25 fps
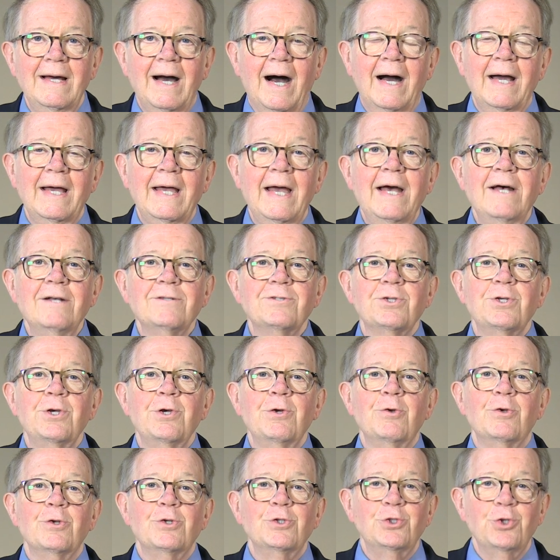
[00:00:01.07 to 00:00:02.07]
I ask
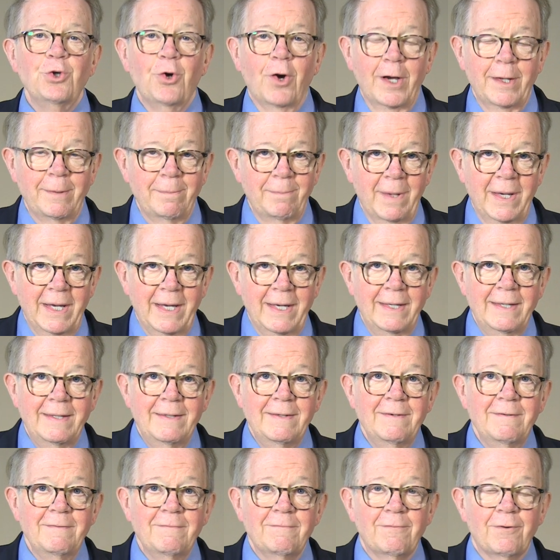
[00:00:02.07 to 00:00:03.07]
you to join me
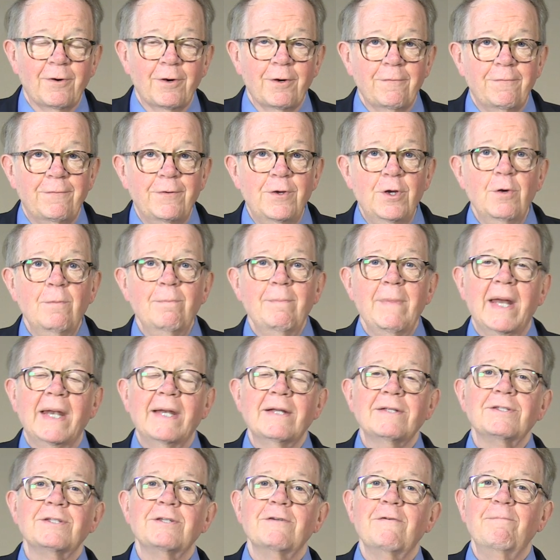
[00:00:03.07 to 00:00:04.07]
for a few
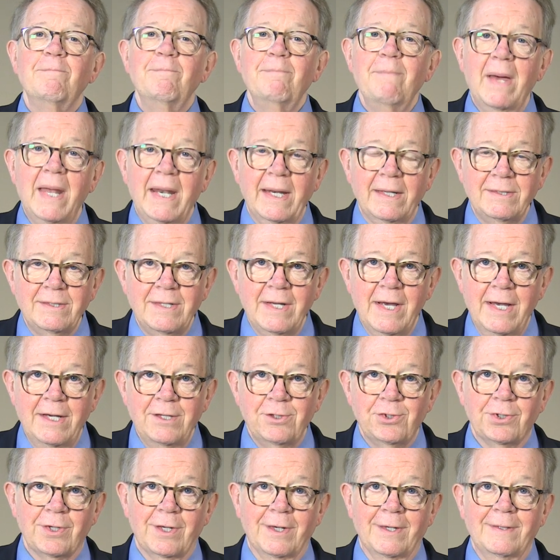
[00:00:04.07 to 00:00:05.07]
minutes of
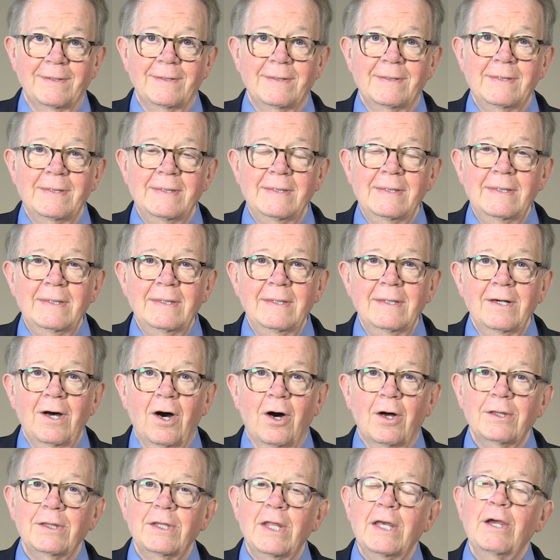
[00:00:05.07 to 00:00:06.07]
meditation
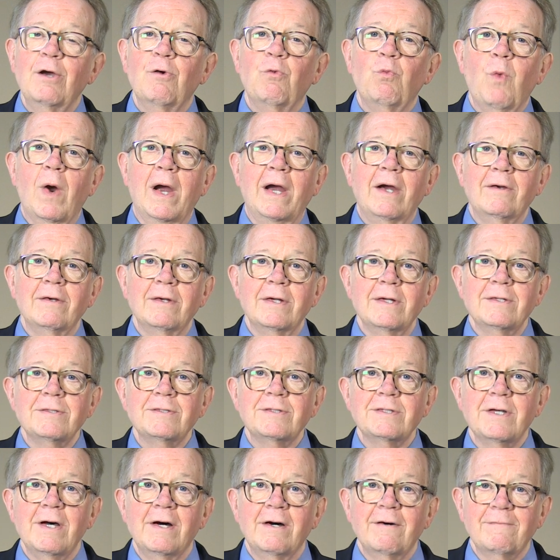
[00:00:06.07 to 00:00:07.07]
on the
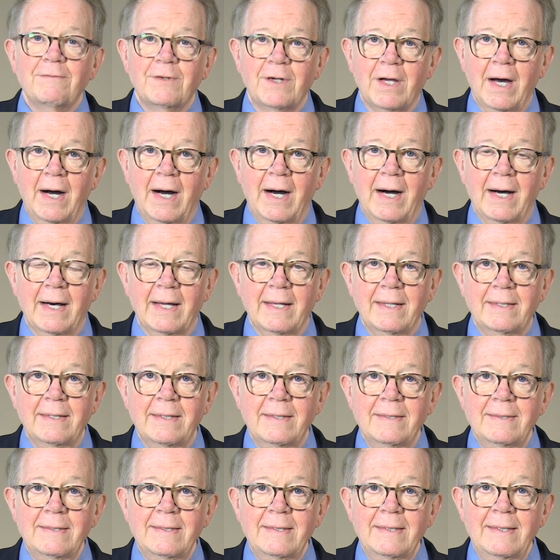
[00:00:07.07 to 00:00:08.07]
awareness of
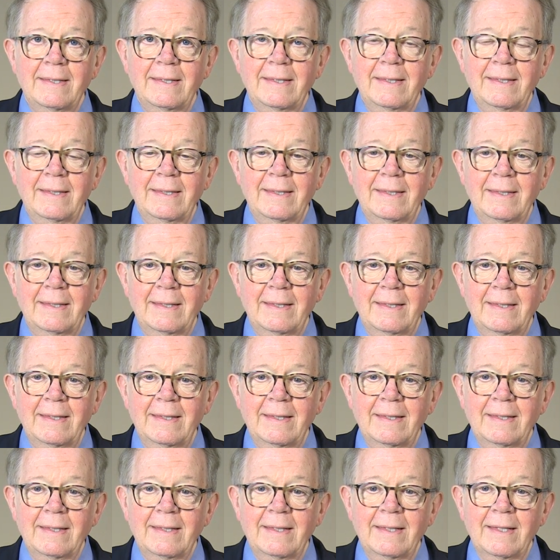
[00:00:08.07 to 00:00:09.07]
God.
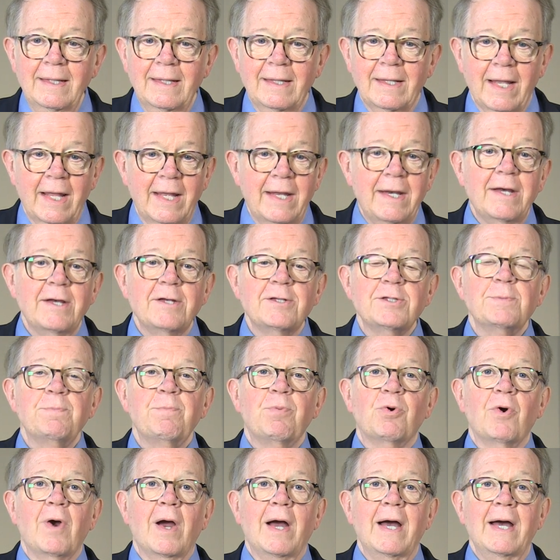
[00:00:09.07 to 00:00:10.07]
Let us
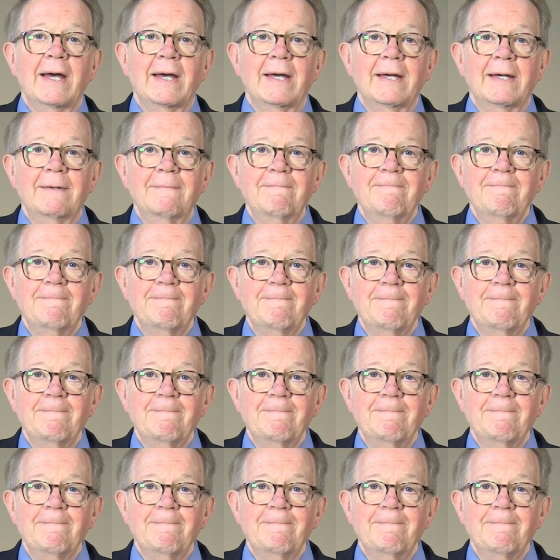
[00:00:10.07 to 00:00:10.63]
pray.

──────

Exercise aim —
Type the material out again exactly. Skip the pictures.

Response to the exercise —
25 fps
[00:00:01.07 to 00:00:02.07]
I ask
[00:00:02.07 to 00:00:03.07]
you to join me
[00:00:03.07 to 00:00:04.07]
for a few
[00:00:04.07 to 00:00:05.07]
minutes of
[00:00:05.07 to 00:00:06.07]
meditation
[00:00:06.07 to 00:00:07.07]
on the
[00:00:07.07 to 00:00:08.07]
awareness of
[00:00:08.07 to 00:00:09.07]
God.
[00:00:09.07 to 00:00:10.07]
Let us
[00:00:10.07 to 00:00:10.63]
pray.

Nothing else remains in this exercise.